That’s such a Charlie Kaufman thing to do.

Of course director Michel Gondry also played a big part in the magic of Eternal Sunshine, and he gets a story credit as well. The practical effects and clever production design go a long way to bringing to life the chaotic dreamscape of the story, which shifts seamlessly from place to place, from reality to memory to imagination, from anger and confusion and despair to self-awareness and forgiveness and even love.

Joel and Clementine are deeply flawed characters. She can be charming and vivacious, but she’s also volatile and easily offended. Her reliance on alcohol does her no favors. Joel has an intelligence that can cross the line into arrogance, and also an innate cowardice that prevents him from fully committing to the relationship or even to life. They’re perfect for each other, if only they could get it right. It’s also easy to argue that their relationship is doomed from the start, and probably from the restart as well.

Well you don't know me so you don't know, do you?

The story is masterful in its characterizations and in giving these people well earned arcs. It's not just Joel and Clementine, but also Patrick and Stan and Howard and Mary who all have to deal with the repercussions of the technology and what they've done with it, and what a mess it's made of their lives.
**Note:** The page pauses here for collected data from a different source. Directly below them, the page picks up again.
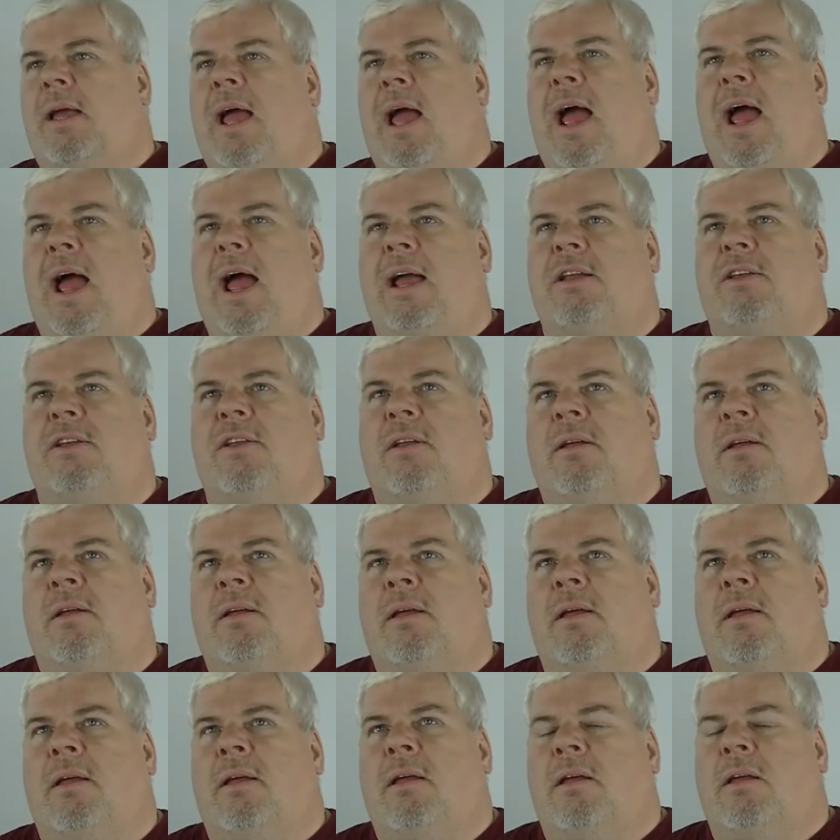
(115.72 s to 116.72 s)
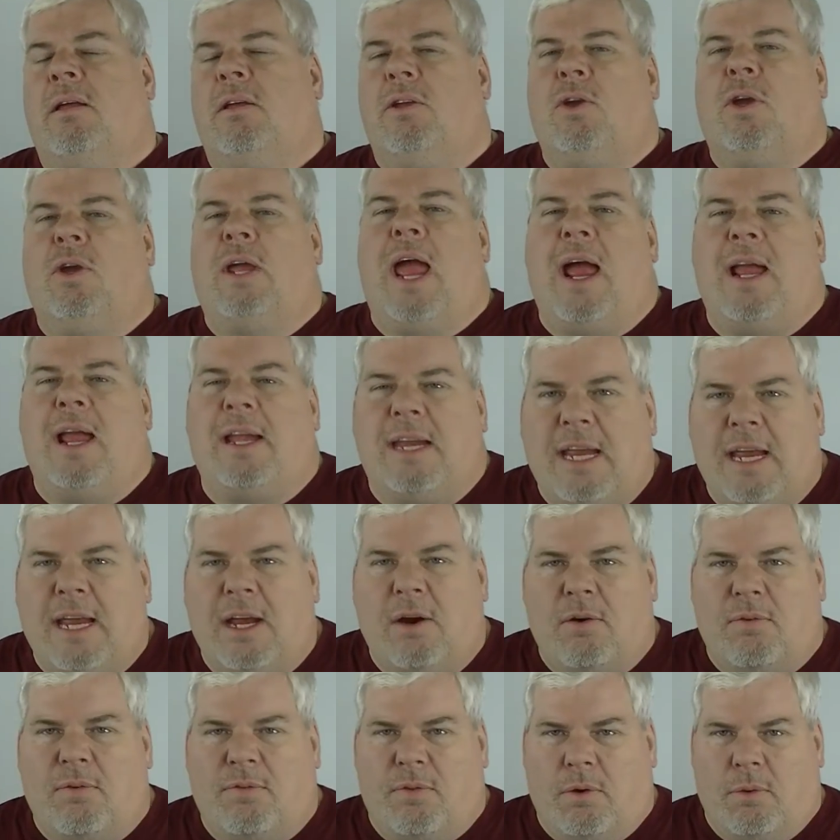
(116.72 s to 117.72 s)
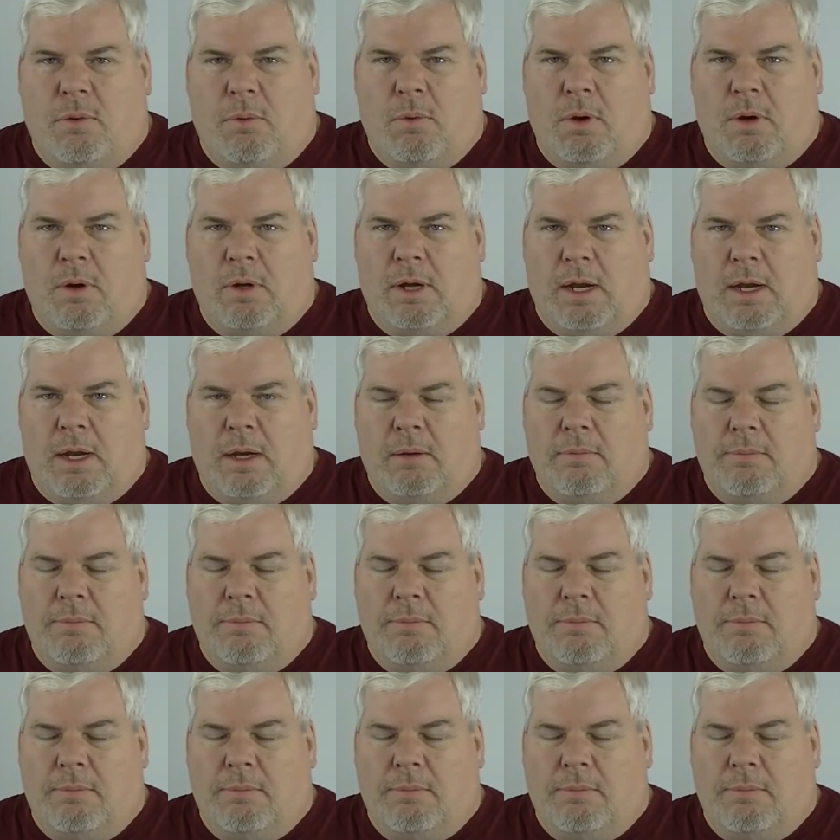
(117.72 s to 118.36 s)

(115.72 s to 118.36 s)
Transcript: and you can't hear if they're working.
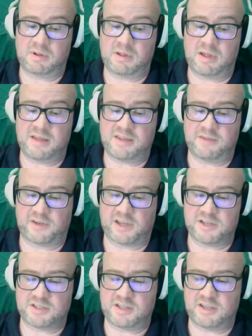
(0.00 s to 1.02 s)

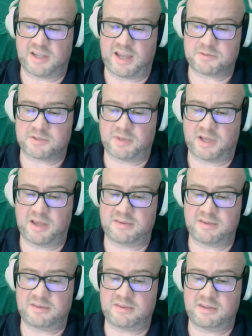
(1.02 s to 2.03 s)
identification that you capture because
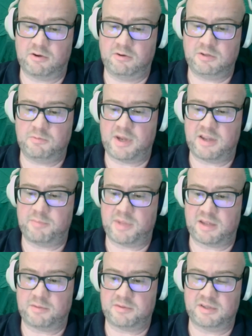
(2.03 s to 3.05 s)
it's the only way of
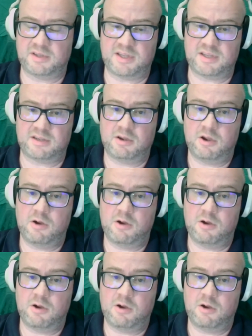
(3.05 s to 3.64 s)
being able to link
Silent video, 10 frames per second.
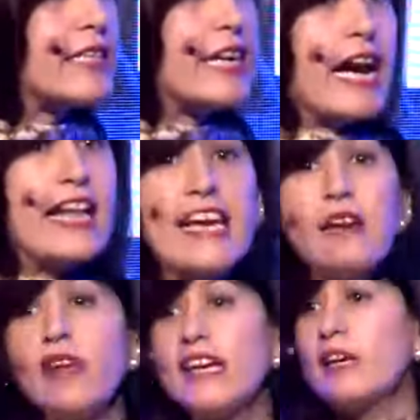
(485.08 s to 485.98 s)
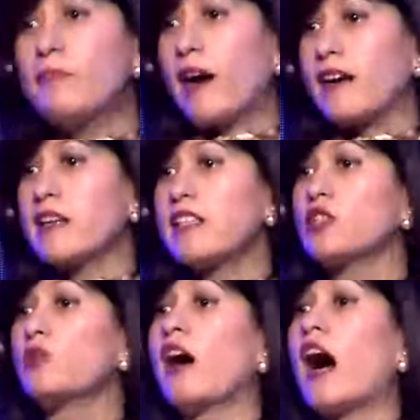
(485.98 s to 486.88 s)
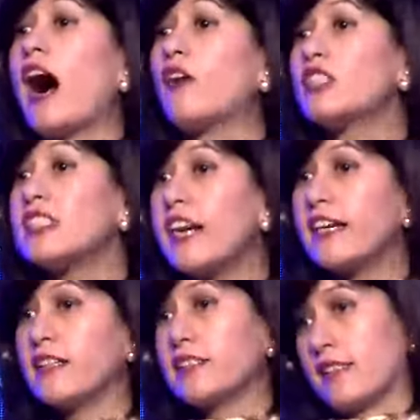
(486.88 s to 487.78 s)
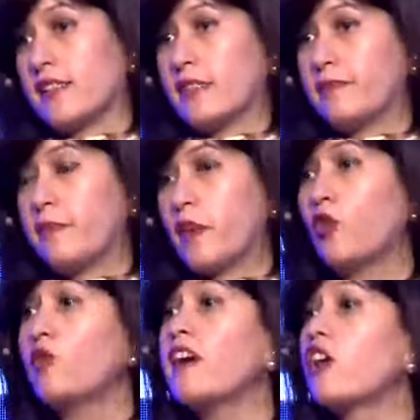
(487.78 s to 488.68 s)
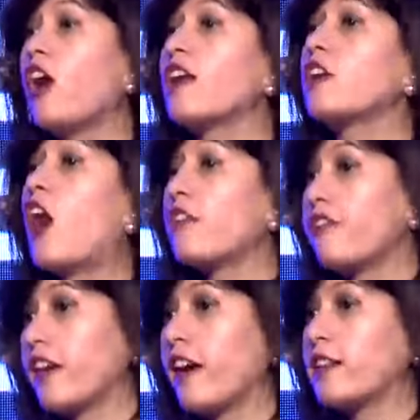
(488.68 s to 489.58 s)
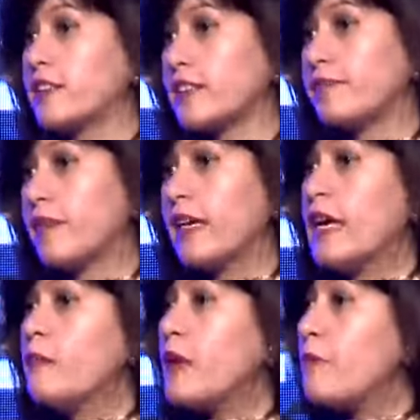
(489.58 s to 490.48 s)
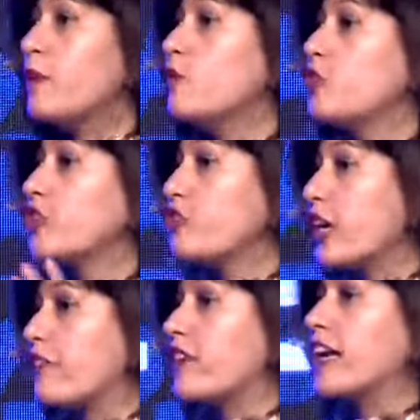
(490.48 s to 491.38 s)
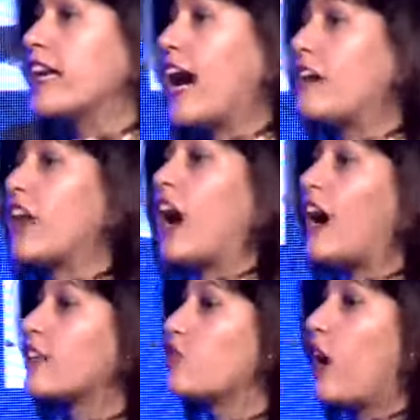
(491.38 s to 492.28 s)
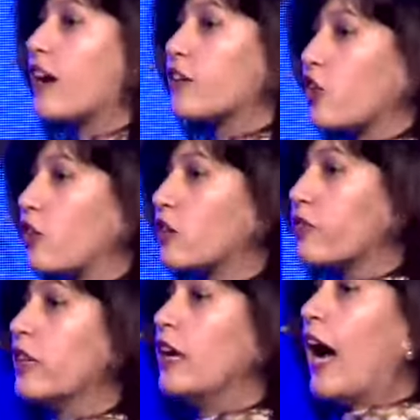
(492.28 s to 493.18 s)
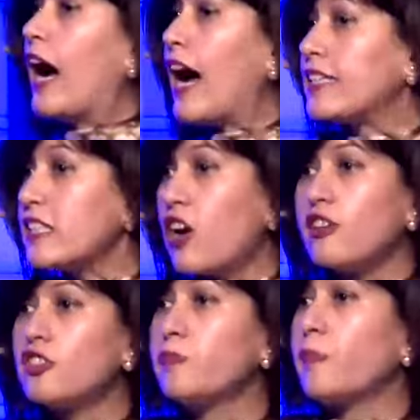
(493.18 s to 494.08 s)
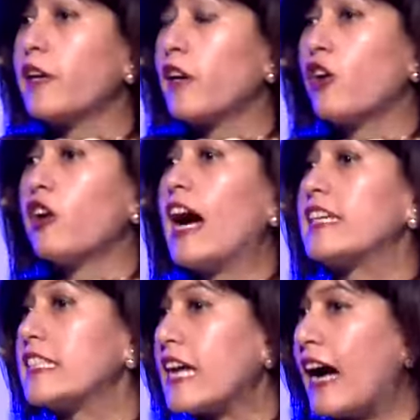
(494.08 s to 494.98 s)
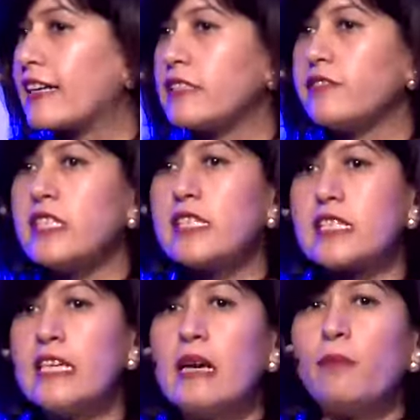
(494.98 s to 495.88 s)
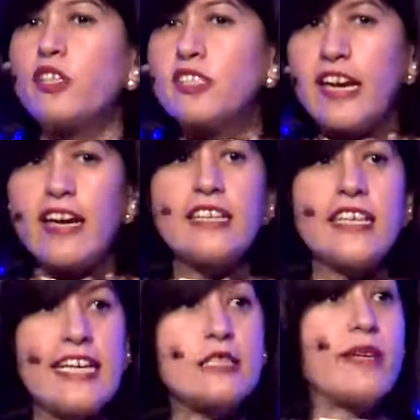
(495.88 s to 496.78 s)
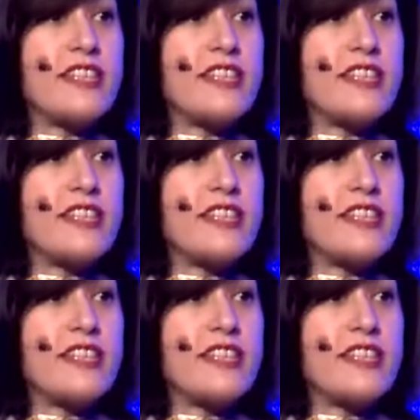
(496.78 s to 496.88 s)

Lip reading: And then we need partners who are outside our system, who we call confidants. People who you can really have a heart-to-heart talk as an entrepreneur, as an activist, because there are days when the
It's Mary, in fact, who seems like a relatively inconsequential character at first, who gets the big late twist that puts the exclamation point on what a bad idea this fancy new technology is.

The heart of the story, though, is Joel and Clementine, and rooting for them to fall back in love, whether that's a good idea or not. Lots of credit here goes to Kate Winslet and Jim Carey for making such difficult people so appealing.

I don't need nice. I don't need myself to be it and I don't need anybody else to be it at me.

INT. BARNES AND NOBLE BOOKSTORE - NIGHT

[...]

CLEMENTINE

Look, man, I'm telling you right off the bat, I'm high maintenance. So I'm not going to tiptoe around your marriage or whatever it is you got going there. If you want to be with me, you're with me.

JOEL

Okay.

CLEMENTINE

So make your domestic decisions and maybe we'll talk again.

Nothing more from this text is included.